Twenty-one patients had aneurysms contained entirely within the cavernous sinus, and in 11 others the aneurysms arose within the cavernous sinus and extended into the subarachnoid space.
Of the purely intracavernous aneurysms there were five small aneurysms (< 25 mm) and 16 giant (≥ 25 mm) aneurysms.
Fifteen patients with purely intracavernous lesions had a superior orbital fissure syndrome, and six had a variety of other symptoms.
Of 11 patients with subarachnoid extension, five had a subarachnoid hemorrhage (Grade I or II), five had ipsilateral visual loss, and one had periorbital pain.
The aneurysms were treated as follows: Group 1 received progressive ligation of the internal carotid artery in the neck with a Selverstone clamp and a surface superficial temporal artery-middle cerebral artery (STA-MCA) anastomosis (purely intracavernous in nine, and with subarachnoid extension in one); Group 2 underwent trapping of the internal carotid artery and a deep STA-MCA anastomosis (purely intracavernous in seven); and Group 3 had direct clipping of the aneurysm (purely intracavernous in five, and with subarachnoid extension in 10).

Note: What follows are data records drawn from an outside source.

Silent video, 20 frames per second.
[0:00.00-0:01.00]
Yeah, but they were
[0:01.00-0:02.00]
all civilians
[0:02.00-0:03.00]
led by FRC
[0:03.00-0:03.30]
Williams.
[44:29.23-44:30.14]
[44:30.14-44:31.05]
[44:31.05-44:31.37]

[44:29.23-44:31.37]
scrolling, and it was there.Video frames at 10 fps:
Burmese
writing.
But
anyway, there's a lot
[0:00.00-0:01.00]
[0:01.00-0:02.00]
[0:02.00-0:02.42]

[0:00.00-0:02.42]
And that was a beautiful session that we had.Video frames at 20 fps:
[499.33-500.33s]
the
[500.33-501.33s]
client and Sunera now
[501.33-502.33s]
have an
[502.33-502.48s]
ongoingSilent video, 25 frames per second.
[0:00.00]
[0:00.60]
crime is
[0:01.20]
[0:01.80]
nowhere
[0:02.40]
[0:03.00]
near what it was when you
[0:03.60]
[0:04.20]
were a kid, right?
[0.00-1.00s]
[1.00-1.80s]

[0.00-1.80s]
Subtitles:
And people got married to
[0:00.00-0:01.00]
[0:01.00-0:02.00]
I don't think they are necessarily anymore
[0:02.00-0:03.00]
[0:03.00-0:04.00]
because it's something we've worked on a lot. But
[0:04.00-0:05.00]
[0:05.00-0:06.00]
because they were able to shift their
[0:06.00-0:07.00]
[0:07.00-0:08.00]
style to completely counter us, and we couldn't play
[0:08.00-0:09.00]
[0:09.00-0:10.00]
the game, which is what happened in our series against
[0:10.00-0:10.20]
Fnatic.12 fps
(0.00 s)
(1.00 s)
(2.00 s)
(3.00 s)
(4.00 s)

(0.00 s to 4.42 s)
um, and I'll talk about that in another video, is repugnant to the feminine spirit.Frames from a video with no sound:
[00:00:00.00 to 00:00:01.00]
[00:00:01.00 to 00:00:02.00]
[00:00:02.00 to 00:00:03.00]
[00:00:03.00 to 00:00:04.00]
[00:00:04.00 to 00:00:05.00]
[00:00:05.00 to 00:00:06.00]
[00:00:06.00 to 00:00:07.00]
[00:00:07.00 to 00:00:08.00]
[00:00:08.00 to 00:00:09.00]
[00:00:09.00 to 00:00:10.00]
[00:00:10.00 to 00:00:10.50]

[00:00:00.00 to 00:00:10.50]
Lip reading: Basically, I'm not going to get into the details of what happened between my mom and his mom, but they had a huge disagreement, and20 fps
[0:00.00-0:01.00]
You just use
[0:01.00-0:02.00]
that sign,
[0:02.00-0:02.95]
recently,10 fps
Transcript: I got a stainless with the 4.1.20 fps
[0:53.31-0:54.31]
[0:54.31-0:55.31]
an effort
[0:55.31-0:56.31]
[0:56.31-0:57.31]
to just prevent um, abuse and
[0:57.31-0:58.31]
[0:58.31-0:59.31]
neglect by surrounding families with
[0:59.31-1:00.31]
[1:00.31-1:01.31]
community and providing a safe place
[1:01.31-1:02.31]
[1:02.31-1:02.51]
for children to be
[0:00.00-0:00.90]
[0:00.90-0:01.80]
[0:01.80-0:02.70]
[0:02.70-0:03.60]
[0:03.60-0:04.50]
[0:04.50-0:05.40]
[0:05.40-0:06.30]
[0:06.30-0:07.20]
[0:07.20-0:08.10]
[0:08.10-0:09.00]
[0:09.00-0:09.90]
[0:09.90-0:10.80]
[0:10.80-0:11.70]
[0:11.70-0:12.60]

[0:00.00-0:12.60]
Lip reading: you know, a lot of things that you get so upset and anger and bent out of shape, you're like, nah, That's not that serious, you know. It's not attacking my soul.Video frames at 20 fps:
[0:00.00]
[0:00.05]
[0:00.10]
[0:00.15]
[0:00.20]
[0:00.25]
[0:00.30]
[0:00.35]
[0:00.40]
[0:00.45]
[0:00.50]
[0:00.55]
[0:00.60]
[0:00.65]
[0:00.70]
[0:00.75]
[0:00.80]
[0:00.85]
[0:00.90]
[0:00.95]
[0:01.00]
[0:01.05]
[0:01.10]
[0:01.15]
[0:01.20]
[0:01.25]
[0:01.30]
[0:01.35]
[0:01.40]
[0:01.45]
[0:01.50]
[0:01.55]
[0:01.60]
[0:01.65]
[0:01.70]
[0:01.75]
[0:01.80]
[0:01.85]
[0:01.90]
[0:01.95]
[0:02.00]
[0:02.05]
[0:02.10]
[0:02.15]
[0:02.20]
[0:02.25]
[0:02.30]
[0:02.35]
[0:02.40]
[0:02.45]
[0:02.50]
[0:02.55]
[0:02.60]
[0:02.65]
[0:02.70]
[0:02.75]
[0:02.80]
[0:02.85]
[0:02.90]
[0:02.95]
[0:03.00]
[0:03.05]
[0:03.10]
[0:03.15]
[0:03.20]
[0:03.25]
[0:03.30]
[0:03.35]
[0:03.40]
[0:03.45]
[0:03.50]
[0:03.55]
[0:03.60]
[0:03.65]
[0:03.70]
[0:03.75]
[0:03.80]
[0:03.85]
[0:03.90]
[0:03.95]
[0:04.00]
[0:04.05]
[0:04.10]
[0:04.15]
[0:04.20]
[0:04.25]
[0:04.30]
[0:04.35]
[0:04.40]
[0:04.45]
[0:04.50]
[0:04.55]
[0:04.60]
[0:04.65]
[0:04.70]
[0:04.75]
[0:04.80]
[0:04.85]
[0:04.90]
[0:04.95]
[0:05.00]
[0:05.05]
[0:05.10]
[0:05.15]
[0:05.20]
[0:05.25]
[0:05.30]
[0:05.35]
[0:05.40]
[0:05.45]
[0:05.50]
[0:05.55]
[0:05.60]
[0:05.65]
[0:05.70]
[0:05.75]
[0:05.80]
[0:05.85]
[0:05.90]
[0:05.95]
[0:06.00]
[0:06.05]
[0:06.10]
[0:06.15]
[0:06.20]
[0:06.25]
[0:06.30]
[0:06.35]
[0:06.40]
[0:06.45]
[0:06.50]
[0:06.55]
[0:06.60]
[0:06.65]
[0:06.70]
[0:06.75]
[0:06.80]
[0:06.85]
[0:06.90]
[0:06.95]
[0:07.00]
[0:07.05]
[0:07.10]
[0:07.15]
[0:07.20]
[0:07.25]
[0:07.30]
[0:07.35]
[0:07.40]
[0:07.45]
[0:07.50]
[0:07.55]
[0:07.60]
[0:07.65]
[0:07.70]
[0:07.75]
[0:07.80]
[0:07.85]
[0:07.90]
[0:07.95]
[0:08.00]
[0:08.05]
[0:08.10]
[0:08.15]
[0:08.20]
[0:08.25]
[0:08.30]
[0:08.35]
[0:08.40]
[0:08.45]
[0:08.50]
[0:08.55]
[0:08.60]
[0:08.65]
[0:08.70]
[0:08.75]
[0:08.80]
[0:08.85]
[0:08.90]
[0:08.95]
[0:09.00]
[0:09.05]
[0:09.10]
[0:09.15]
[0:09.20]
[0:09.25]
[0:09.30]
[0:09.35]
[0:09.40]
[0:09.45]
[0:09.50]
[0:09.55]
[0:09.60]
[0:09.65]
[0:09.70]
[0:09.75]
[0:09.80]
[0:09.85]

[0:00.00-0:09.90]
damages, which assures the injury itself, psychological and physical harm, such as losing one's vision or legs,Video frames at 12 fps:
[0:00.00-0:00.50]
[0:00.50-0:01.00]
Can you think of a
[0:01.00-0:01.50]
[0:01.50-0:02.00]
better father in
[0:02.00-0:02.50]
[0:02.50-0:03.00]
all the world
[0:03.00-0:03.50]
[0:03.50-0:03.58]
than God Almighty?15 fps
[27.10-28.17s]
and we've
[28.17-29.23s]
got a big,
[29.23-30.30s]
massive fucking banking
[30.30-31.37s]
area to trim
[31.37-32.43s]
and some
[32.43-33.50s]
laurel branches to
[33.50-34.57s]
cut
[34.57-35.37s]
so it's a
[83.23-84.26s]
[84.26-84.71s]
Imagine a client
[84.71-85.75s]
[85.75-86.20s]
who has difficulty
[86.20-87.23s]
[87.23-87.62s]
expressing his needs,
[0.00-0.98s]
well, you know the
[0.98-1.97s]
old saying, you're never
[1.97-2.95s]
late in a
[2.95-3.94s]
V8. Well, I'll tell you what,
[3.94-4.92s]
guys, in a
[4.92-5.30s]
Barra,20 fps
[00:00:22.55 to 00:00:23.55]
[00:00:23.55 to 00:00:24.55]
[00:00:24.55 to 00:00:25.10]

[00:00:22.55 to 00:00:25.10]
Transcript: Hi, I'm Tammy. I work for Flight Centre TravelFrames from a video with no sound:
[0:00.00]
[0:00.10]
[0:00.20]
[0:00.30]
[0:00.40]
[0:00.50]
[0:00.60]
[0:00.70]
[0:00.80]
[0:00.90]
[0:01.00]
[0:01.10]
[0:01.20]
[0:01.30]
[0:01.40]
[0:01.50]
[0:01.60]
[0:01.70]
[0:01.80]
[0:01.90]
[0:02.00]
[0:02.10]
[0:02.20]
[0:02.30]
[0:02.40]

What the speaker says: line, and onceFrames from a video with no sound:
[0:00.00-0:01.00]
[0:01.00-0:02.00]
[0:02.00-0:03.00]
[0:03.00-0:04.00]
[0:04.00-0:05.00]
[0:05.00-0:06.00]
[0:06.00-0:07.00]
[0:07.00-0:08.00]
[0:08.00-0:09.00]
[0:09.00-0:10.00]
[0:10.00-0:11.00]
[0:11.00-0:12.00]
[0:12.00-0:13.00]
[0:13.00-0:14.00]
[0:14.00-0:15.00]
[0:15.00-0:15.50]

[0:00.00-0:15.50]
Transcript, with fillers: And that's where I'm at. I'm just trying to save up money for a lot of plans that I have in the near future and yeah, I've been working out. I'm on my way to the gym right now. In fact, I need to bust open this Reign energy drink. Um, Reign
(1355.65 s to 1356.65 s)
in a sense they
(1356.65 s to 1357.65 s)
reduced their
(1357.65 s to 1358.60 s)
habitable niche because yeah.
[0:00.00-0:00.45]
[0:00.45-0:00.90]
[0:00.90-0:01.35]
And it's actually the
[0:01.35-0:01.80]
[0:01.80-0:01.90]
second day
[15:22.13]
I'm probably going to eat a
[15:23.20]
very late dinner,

The cavernous sinus was entered directly through its roof by a pterional craniotomy with radical removal of the optic canal, lesser sphenoid wing, and lateral and superior orbital walls.
Proximal control of the internal carotid artery was obtained through a cervical incision.
Two patients in Group 1 developed transient neurological deficits, which resolved.
Two patients in Group 2 developed a cerebral infarction, one of whom died; in both of these patients, the anastomosis was completed after the internal carotid artery occlusion.
Two patients in Group 3 progressed from marked visual loss to blindness of the same side, and one developed an intraventricular hemorrhage during induction of anesthesia and died without surgery.
It is proposed that a direct approach to symptomatic aneurysms in the cavernous sinus is the best initial alternative.
When this approach is not feasible, a trapping procedure preceded by a high-flow extracranial-intracranial anastomosis may be considered.
Although the authors have been able to clip aneurysms of various sizes, this has not been possible in all patients.
Further work is needed in this area.